▸ What the exercise asks
Could you restate all of the records below exactly, with the pictures left out?

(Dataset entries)
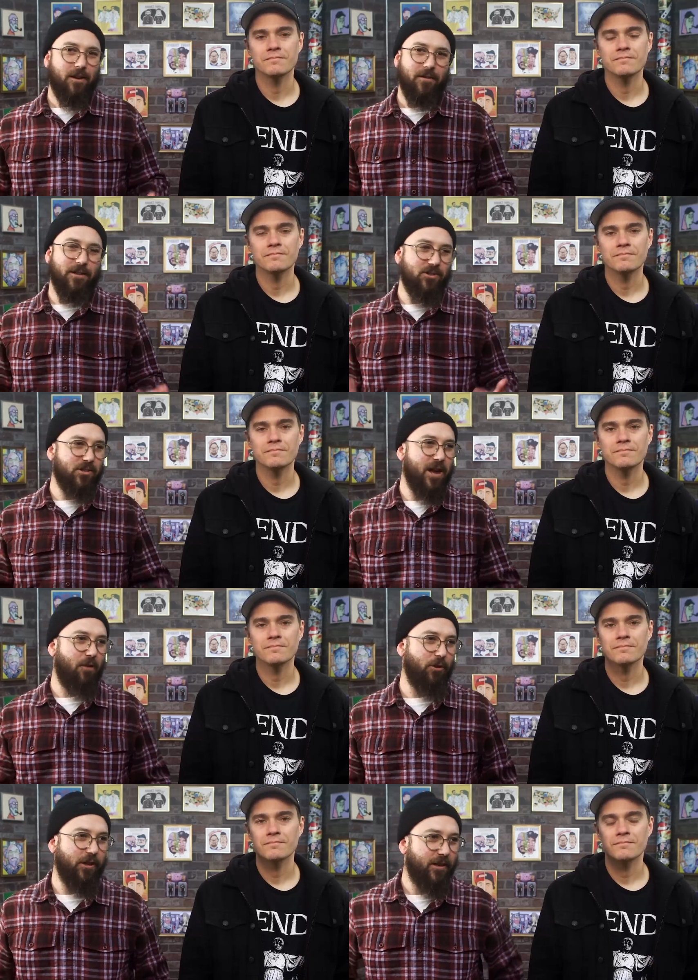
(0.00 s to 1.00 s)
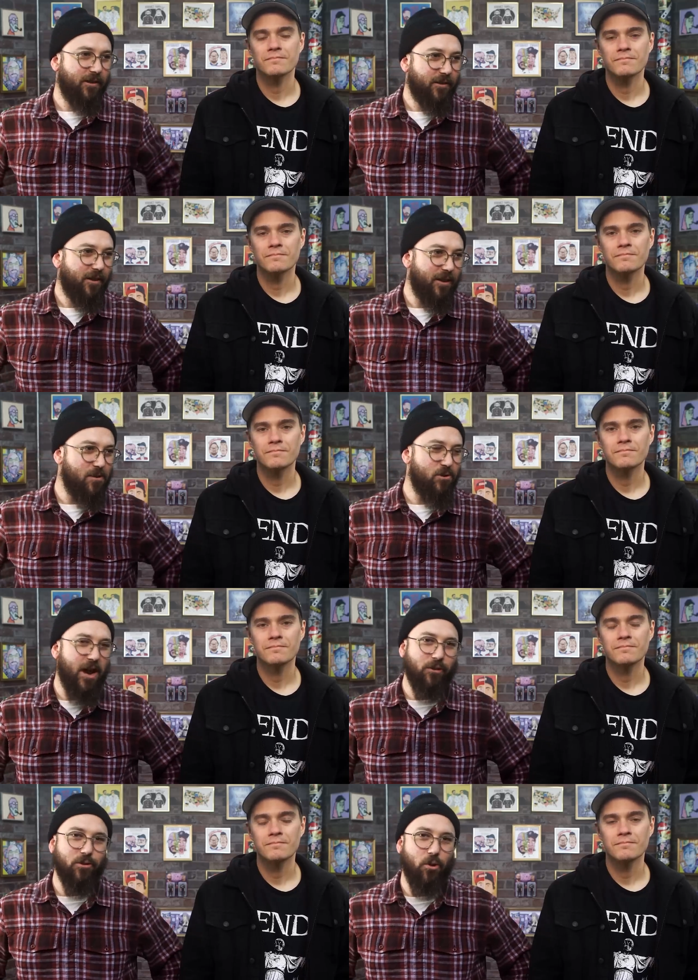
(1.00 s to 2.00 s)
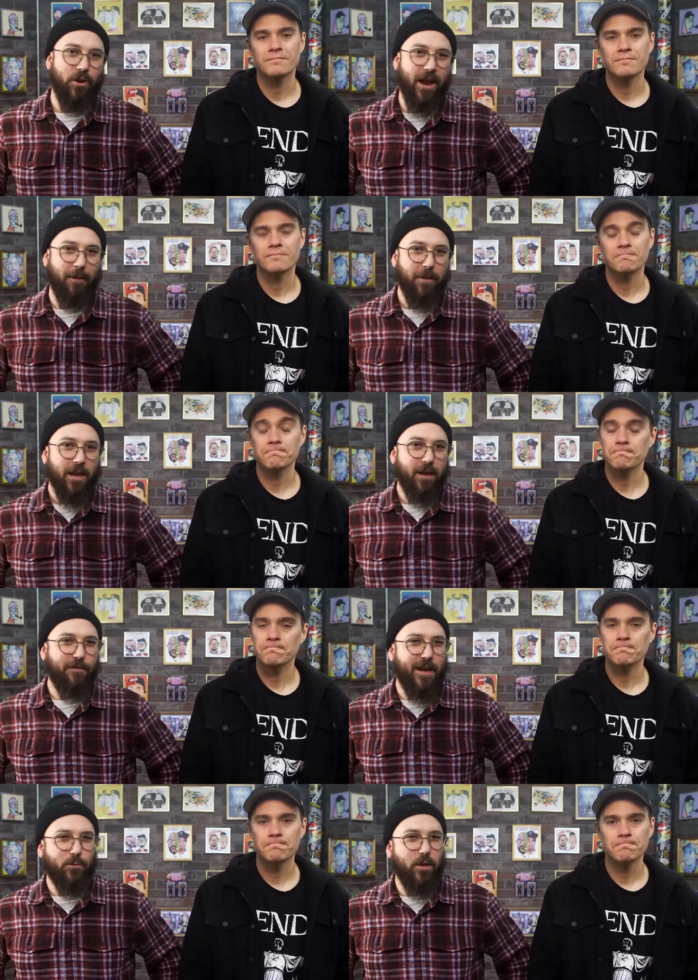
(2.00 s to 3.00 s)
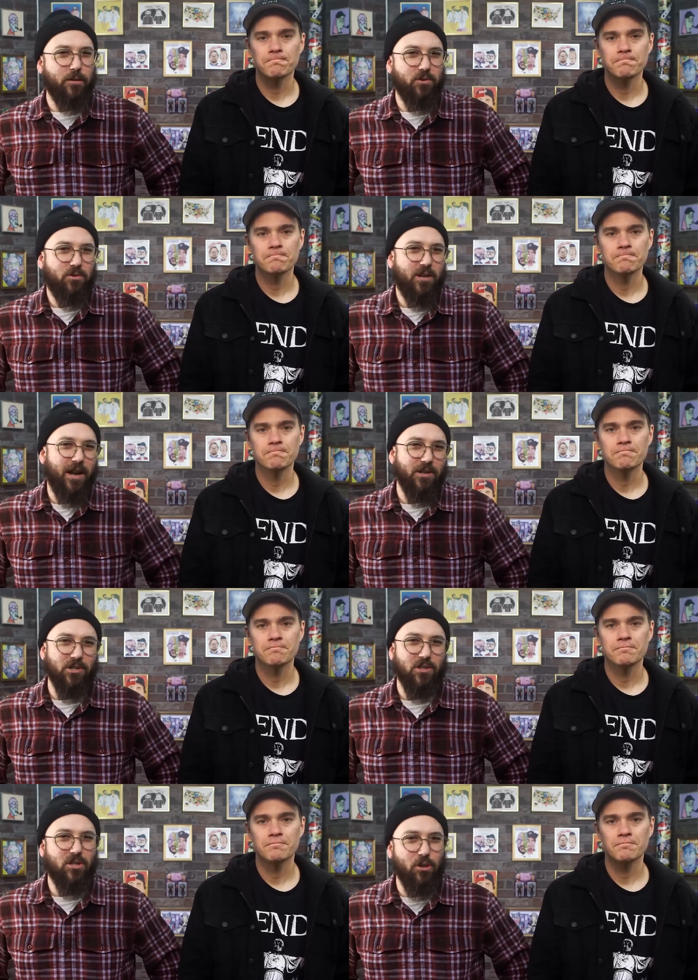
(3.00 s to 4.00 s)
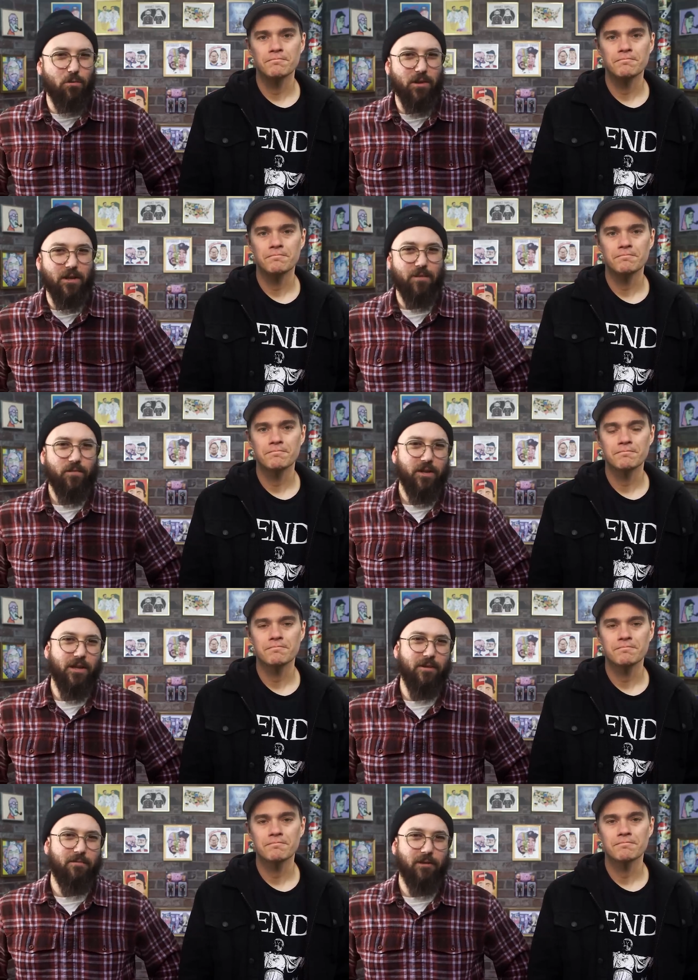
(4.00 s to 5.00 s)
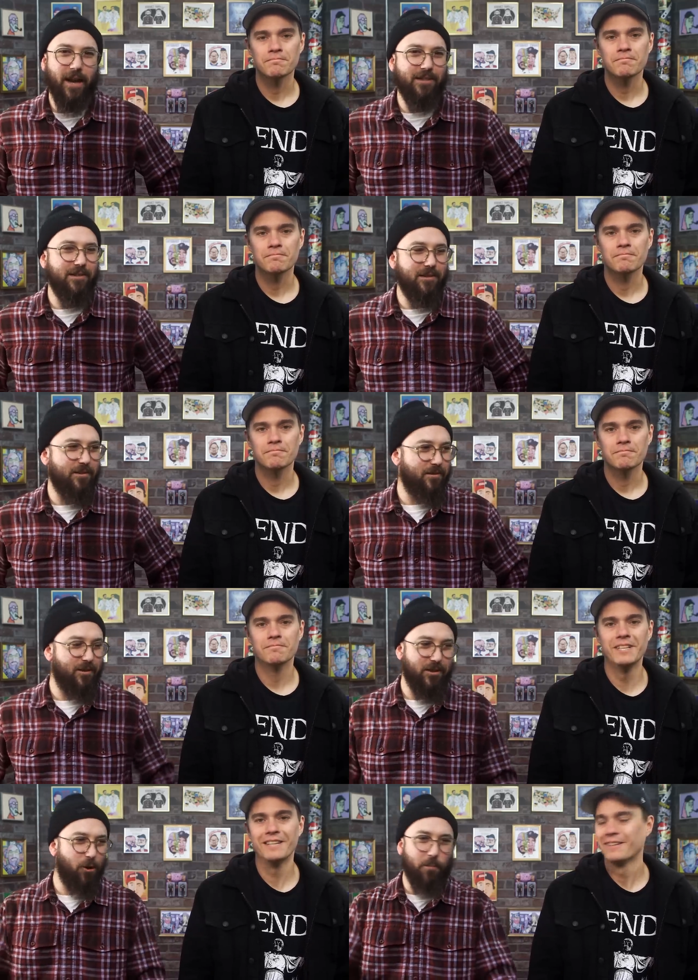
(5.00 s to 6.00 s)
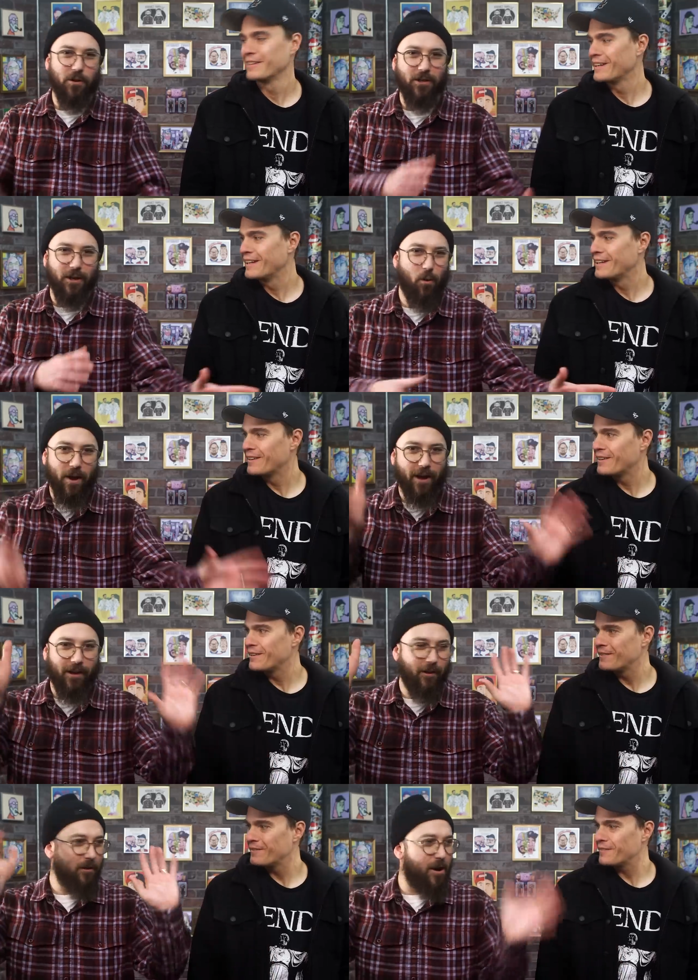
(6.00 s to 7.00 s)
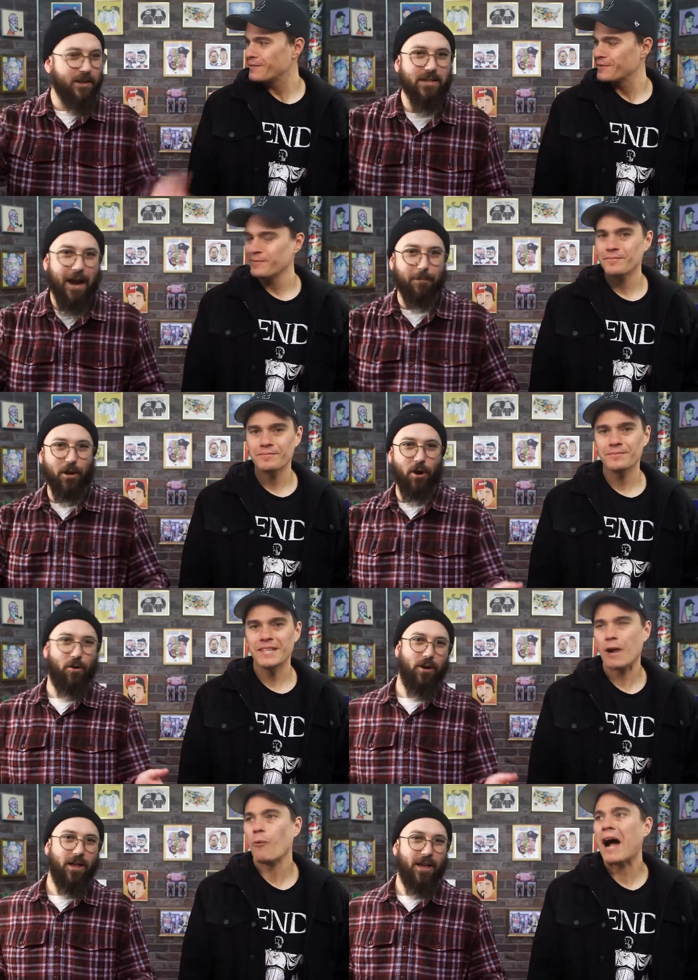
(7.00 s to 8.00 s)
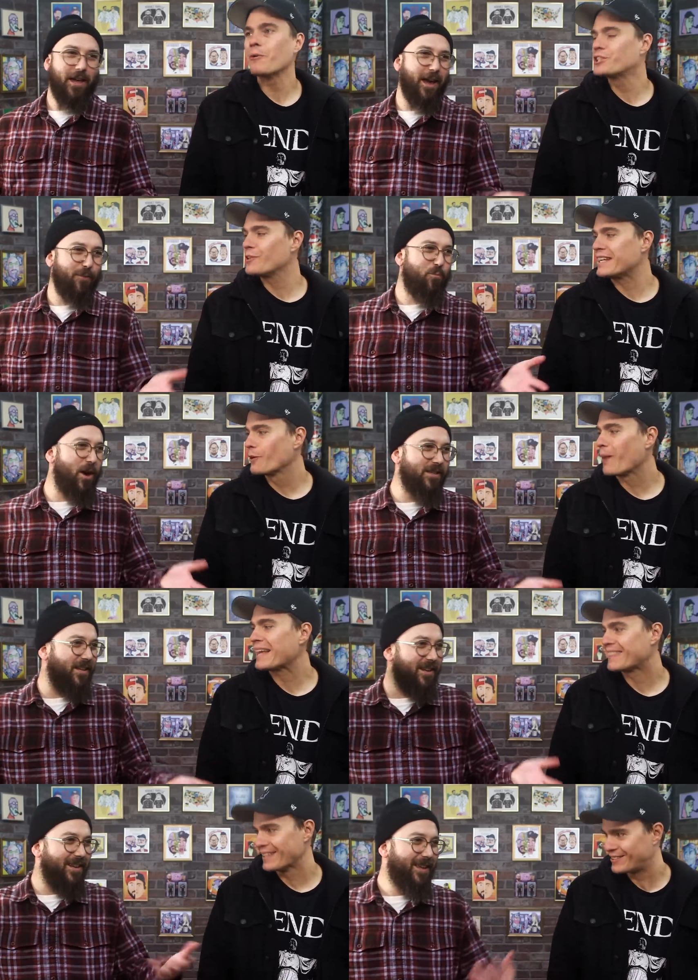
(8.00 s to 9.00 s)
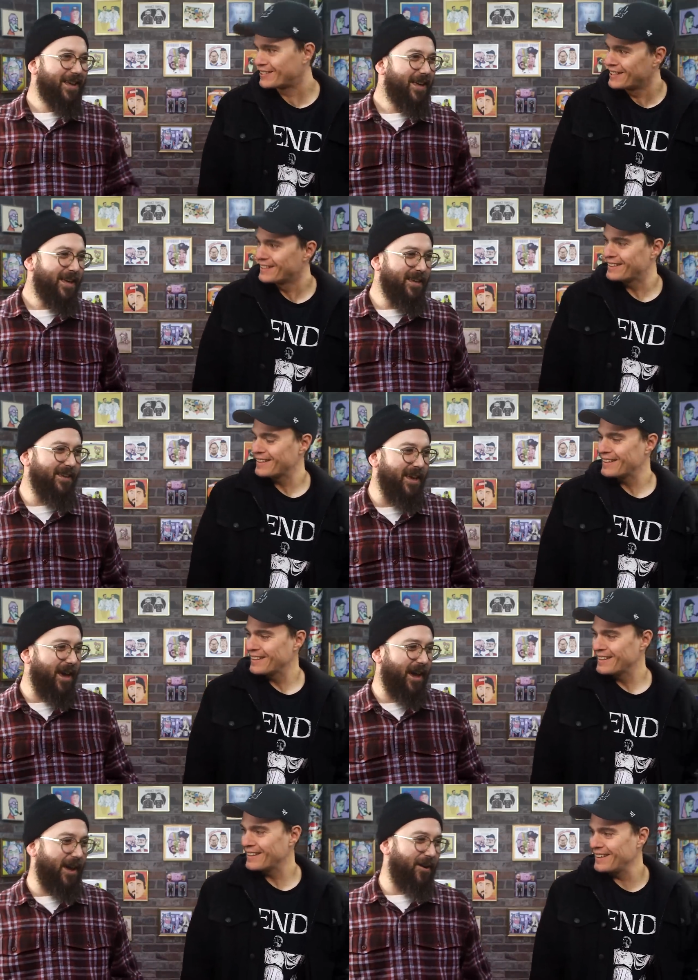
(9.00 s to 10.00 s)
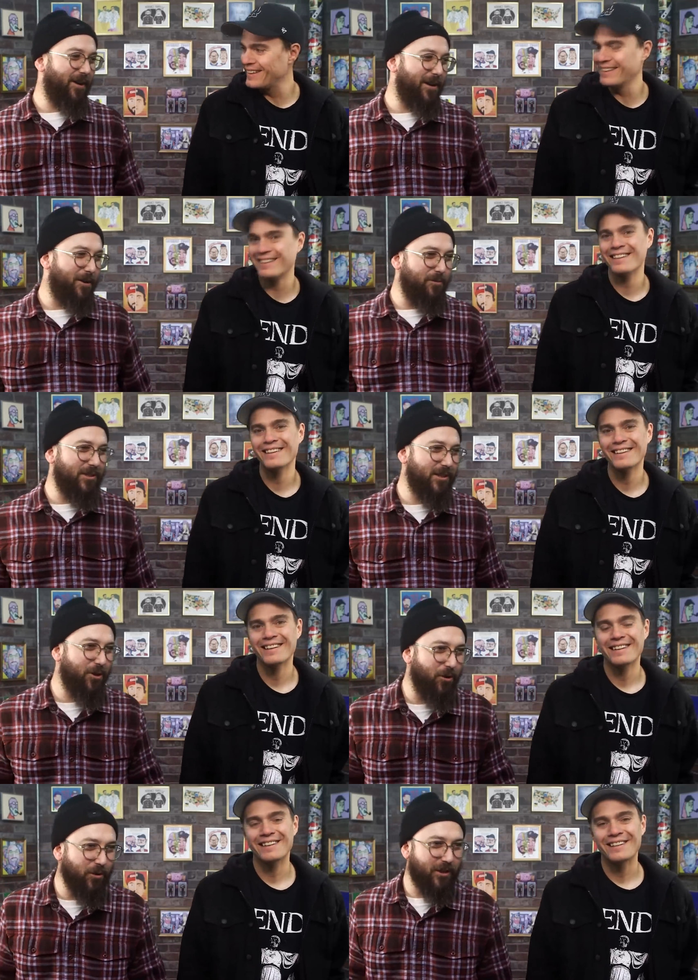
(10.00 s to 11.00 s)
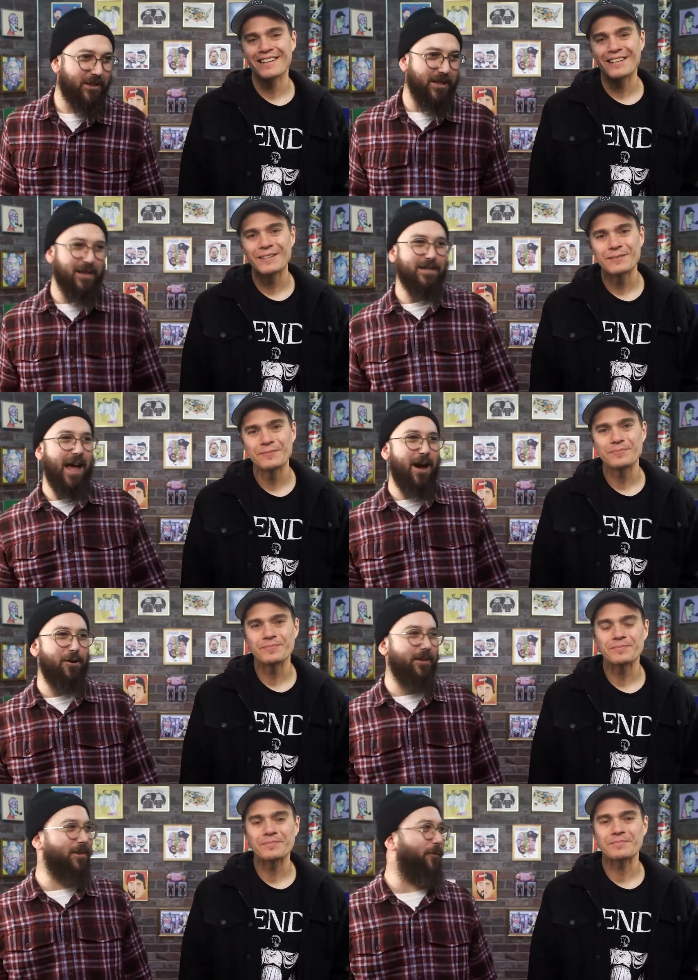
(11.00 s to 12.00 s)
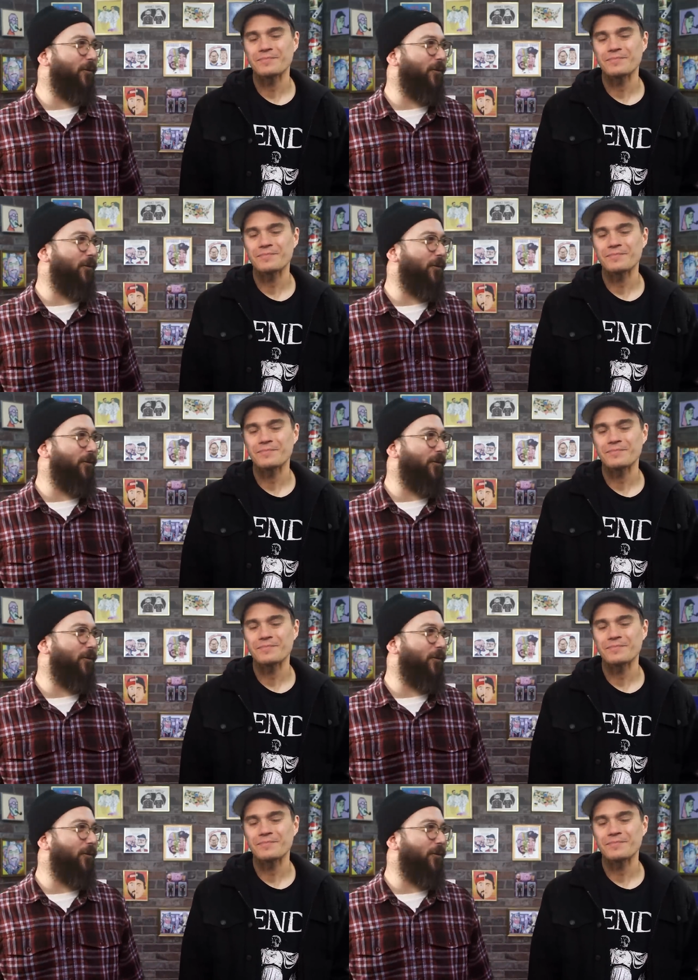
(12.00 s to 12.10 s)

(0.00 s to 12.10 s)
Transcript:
Speaker 1: well, he's just not really huge household name. In fact, we kind of just assumed that he licensed the Dilbert thing away a long time ago. Yeah, why would you need to write this? Yeah, he was still sitting down at the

▸ Worked solution
(0.00 s to 1.00 s)
(1.00 s to 2.00 s)
(2.00 s to 3.00 s)
(3.00 s to 4.00 s)
(4.00 s to 5.00 s)
(5.00 s to 6.00 s)
(6.00 s to 7.00 s)
(7.00 s to 8.00 s)
(8.00 s to 9.00 s)
(9.00 s to 10.00 s)
(10.00 s to 11.00 s)
(11.00 s to 12.00 s)
(12.00 s to 12.10 s)

(0.00 s to 12.10 s)
Transcript:
Speaker 1: well, he's just not really huge household name. In fact, we kind of just assumed that he licensed the Dilbert thing away a long time ago. Yeah, why would you need to write this? Yeah, he was still sitting down at the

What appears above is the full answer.